• _ABOUT THIS TASK_
When you repeat the entries below, please keep them exact and leave out the pictures.

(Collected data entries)
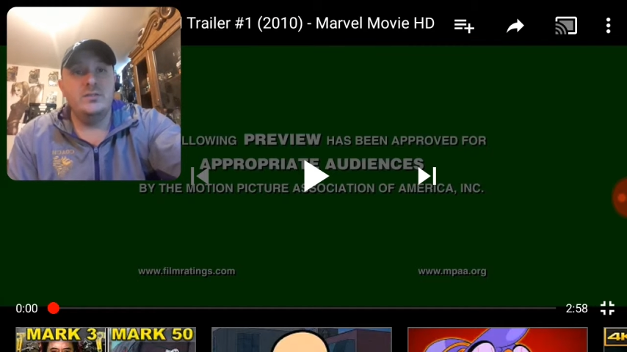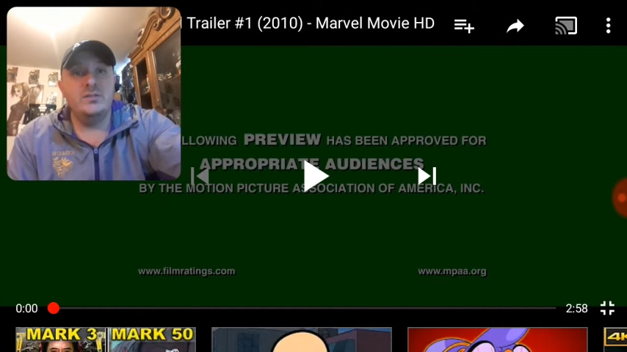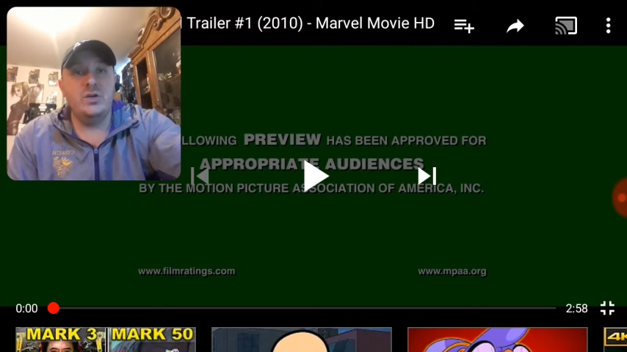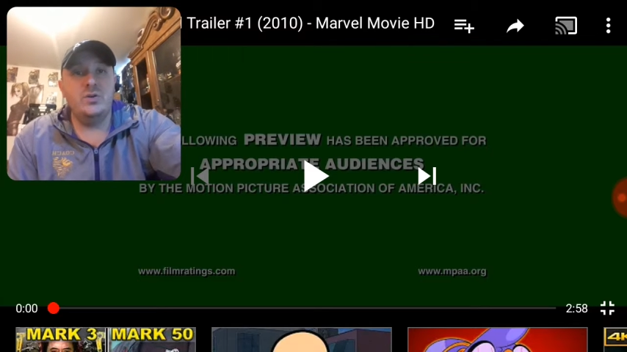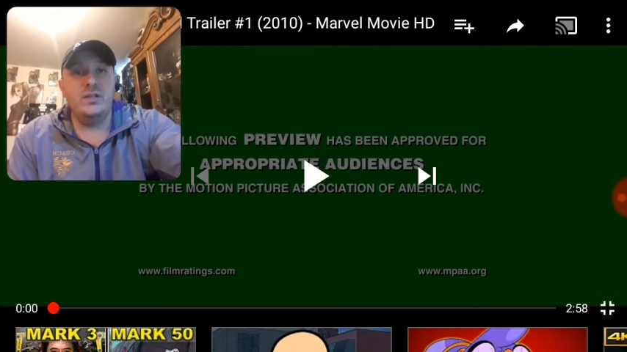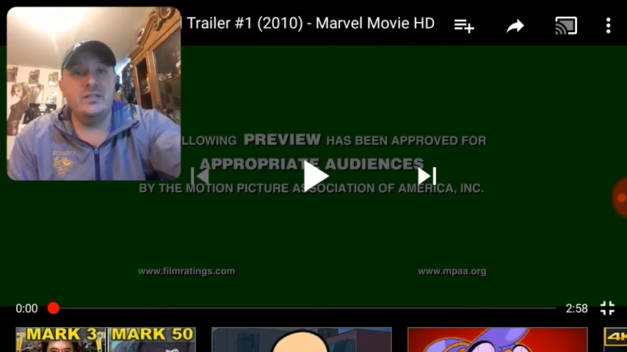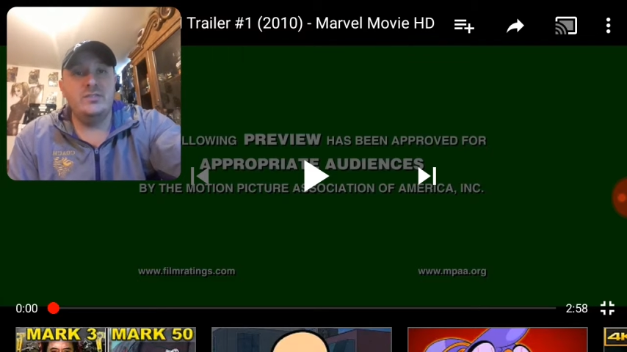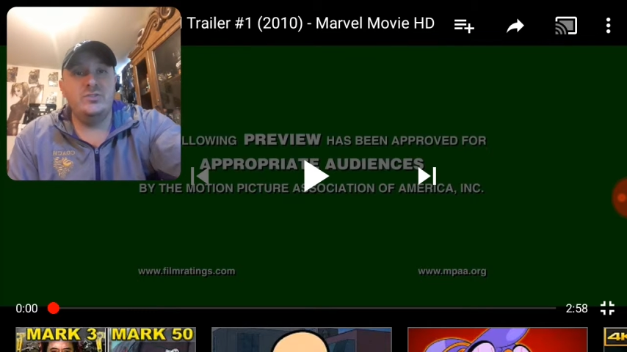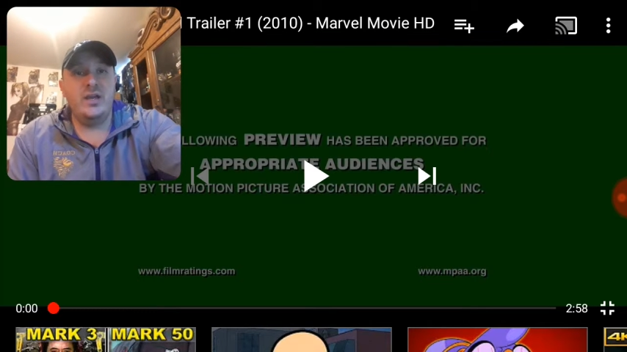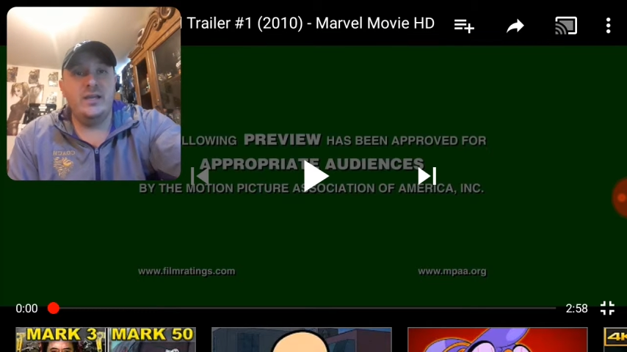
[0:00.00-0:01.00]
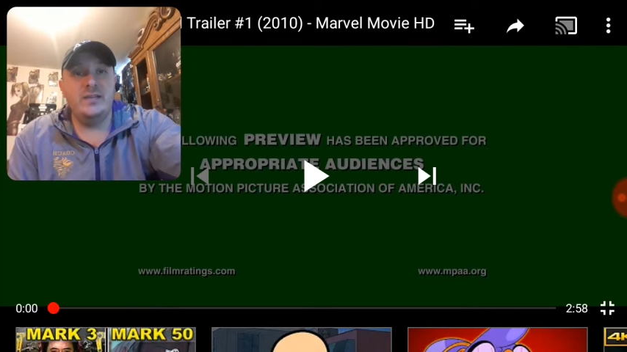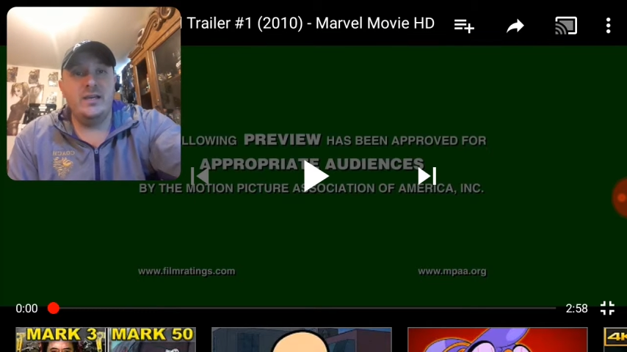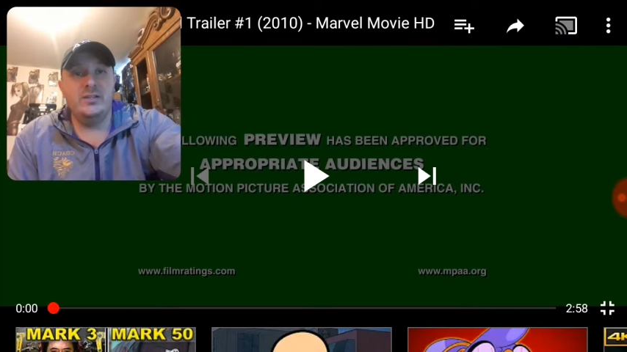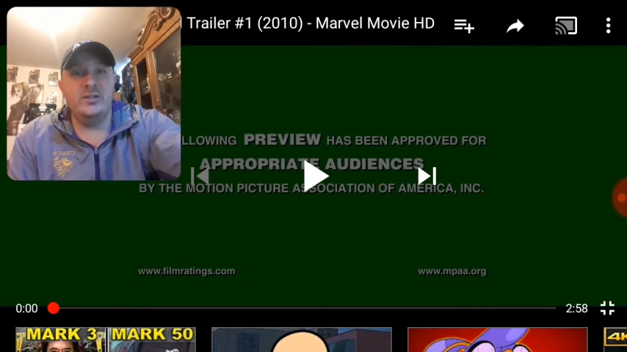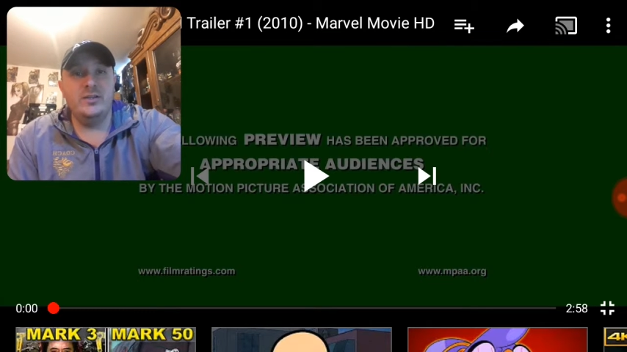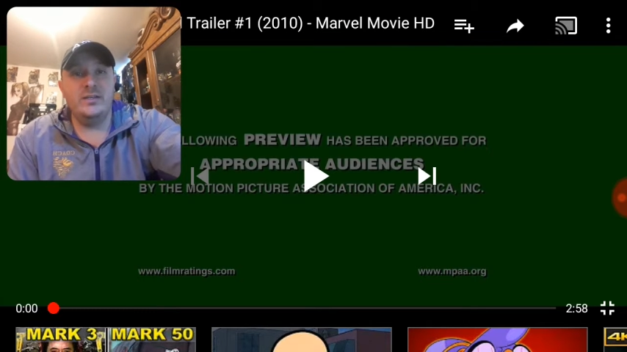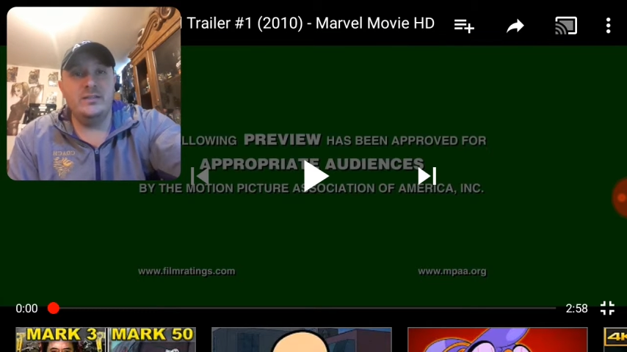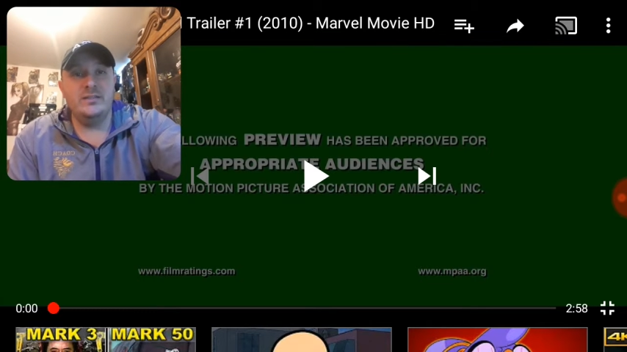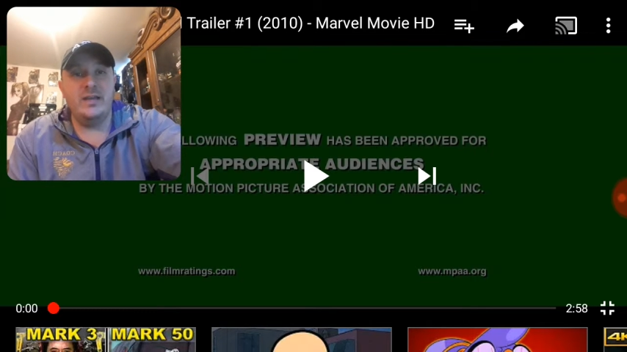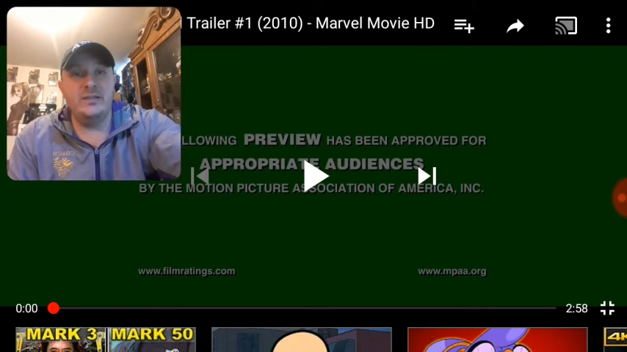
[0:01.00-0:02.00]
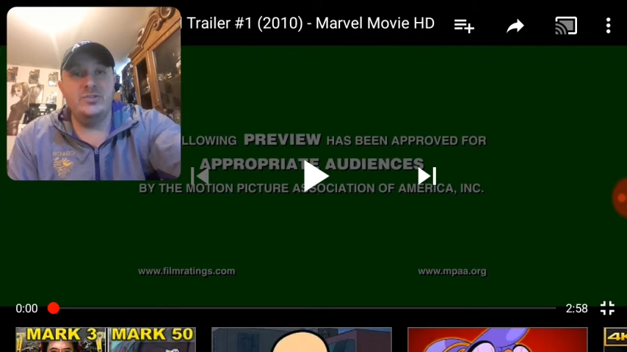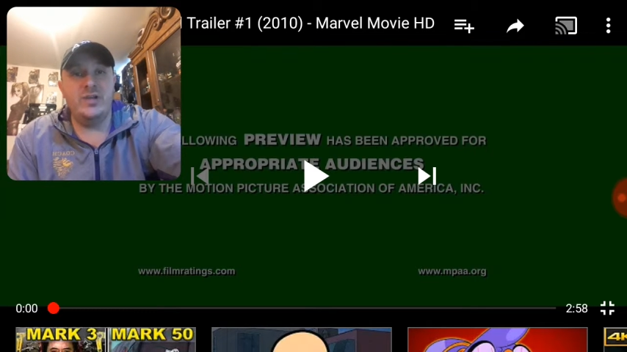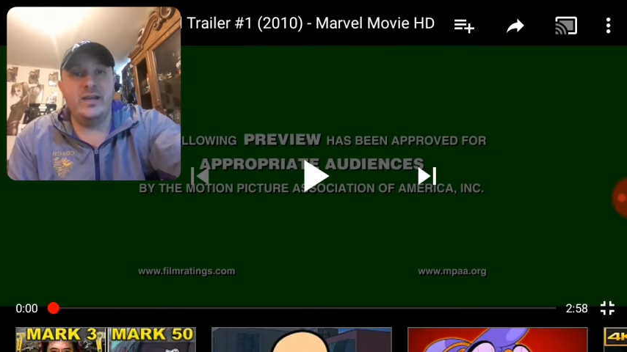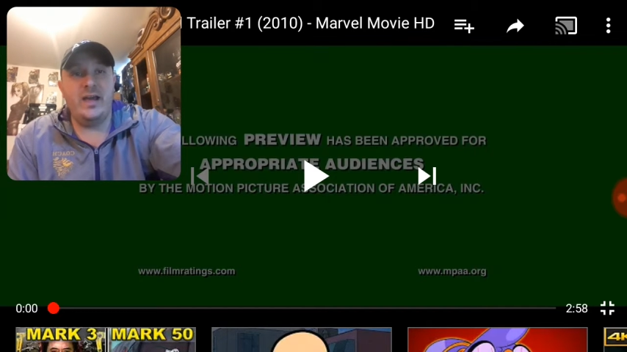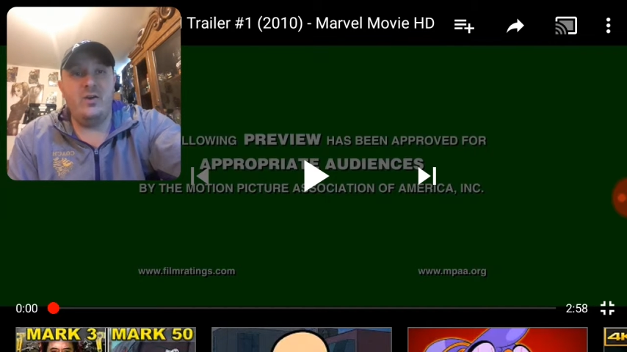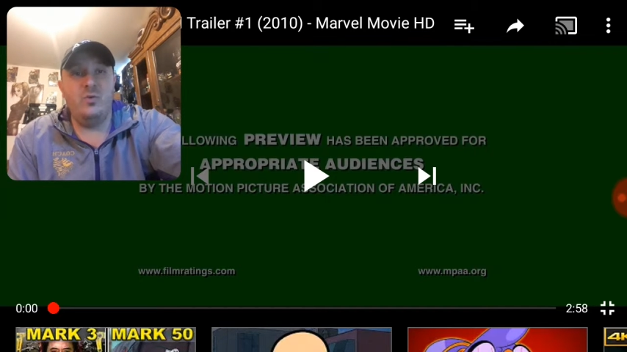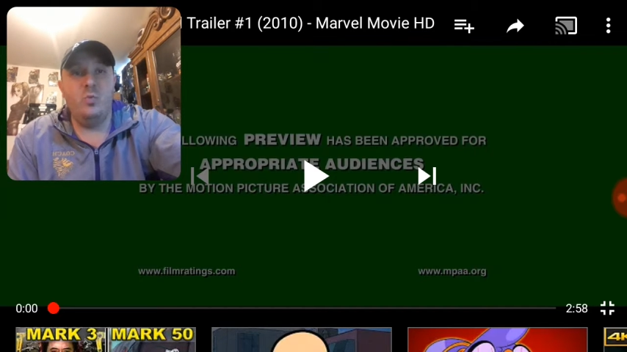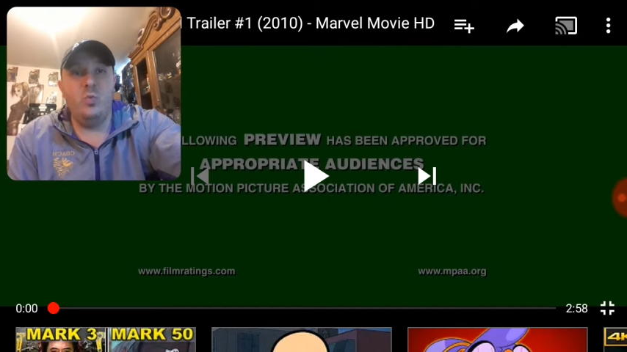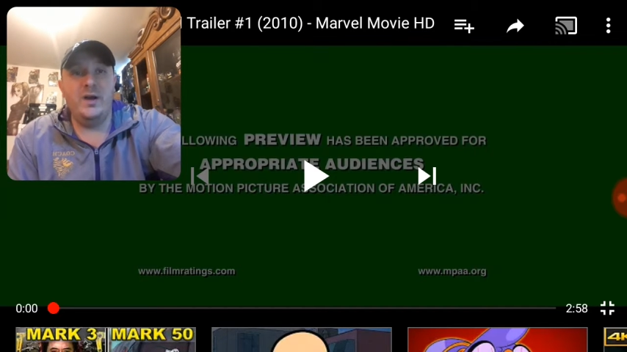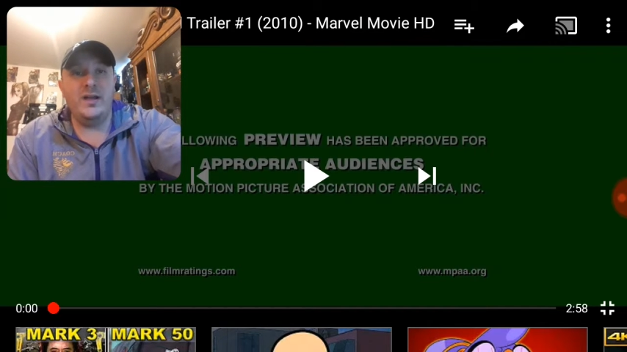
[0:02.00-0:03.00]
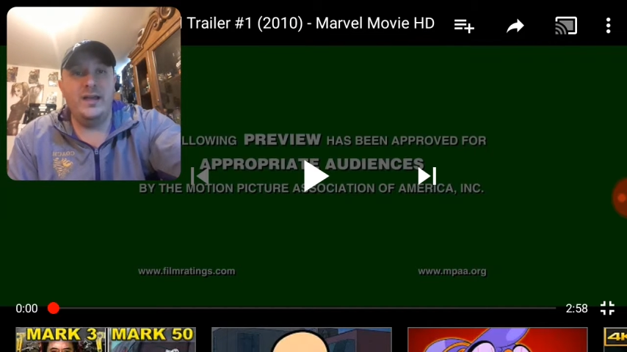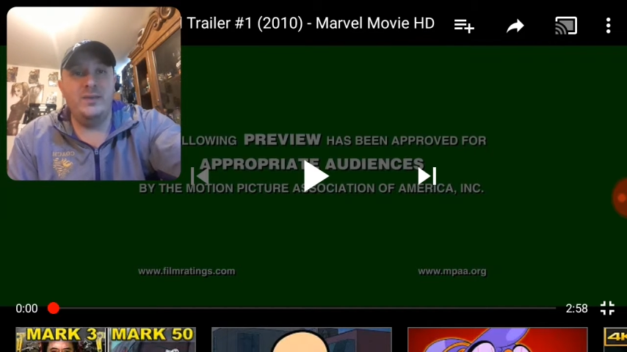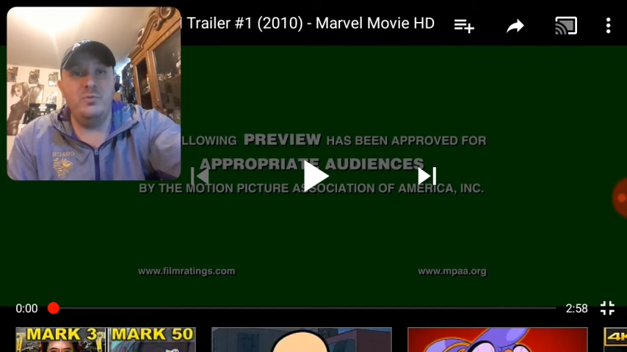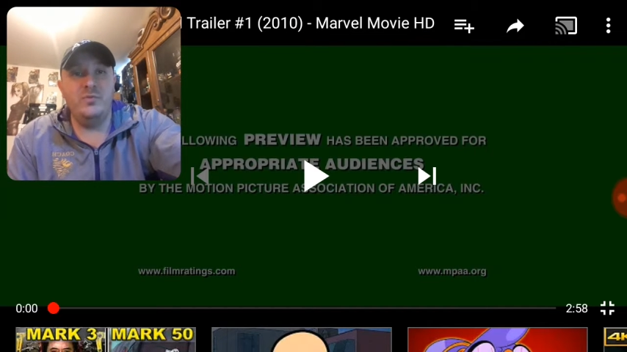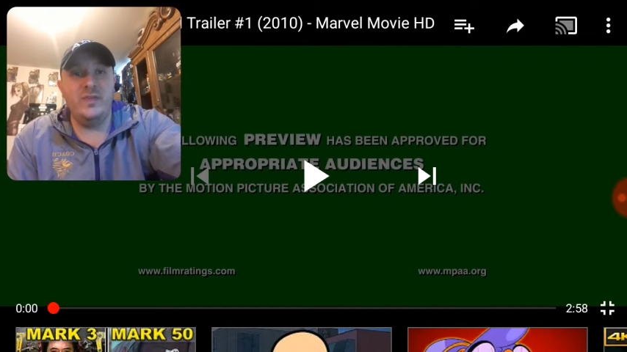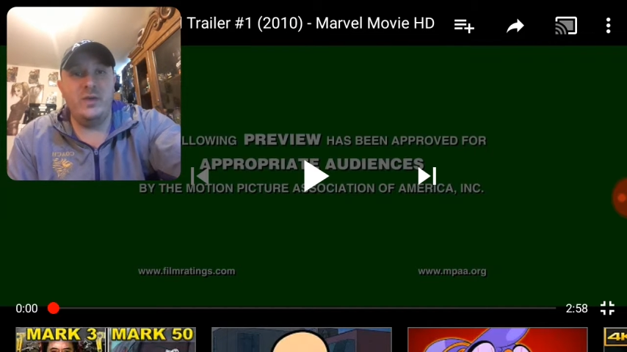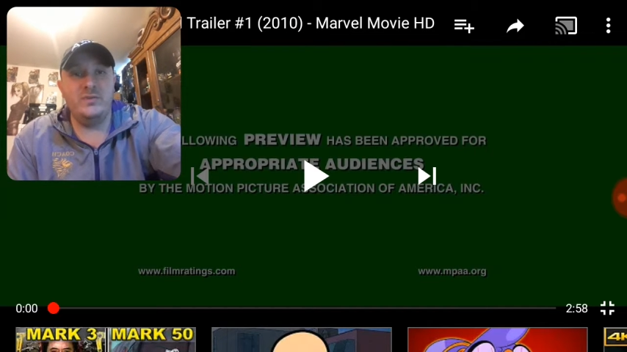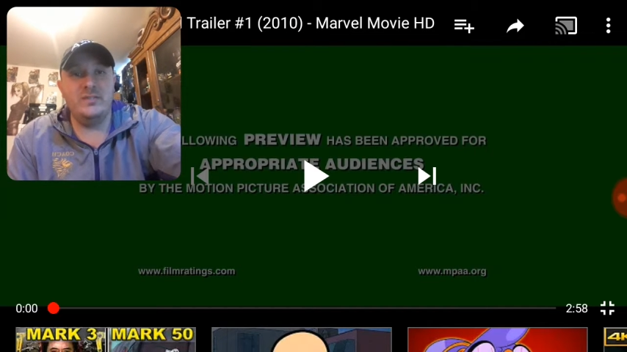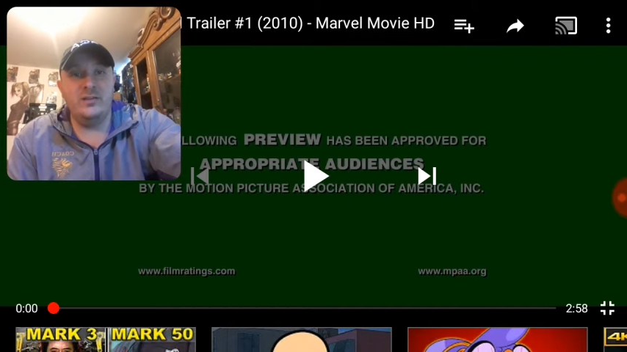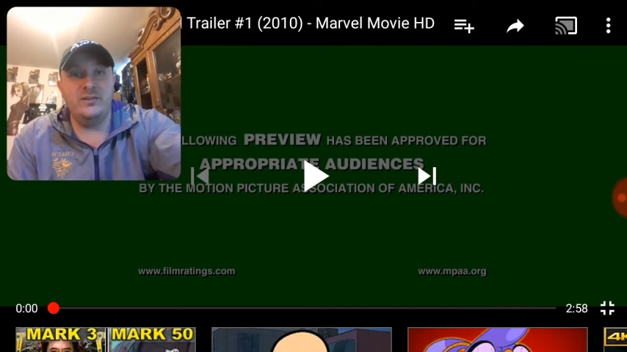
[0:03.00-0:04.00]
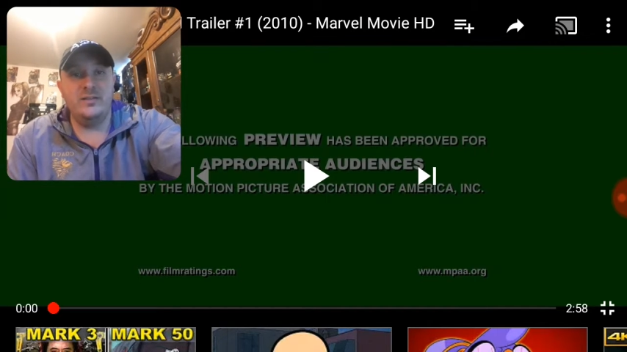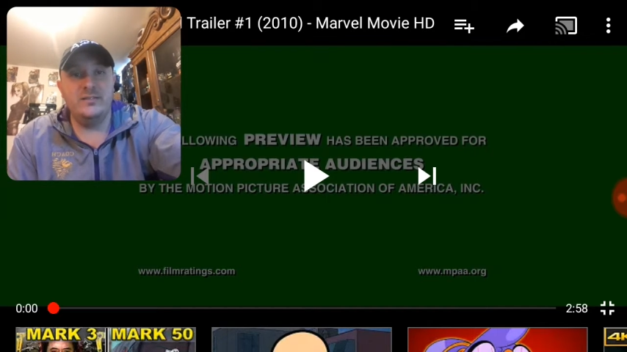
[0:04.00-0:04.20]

So let's ch- take a look and, and check out what kind of movie they were selling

• _EXERCISE OUTPUT_
[0:00.00-0:01.00]
[0:01.00-0:02.00]
[0:02.00-0:03.00]
[0:03.00-0:04.00]
[0:04.00-0:04.20]

So let's ch- take a look and, and check out what kind of movie they were selling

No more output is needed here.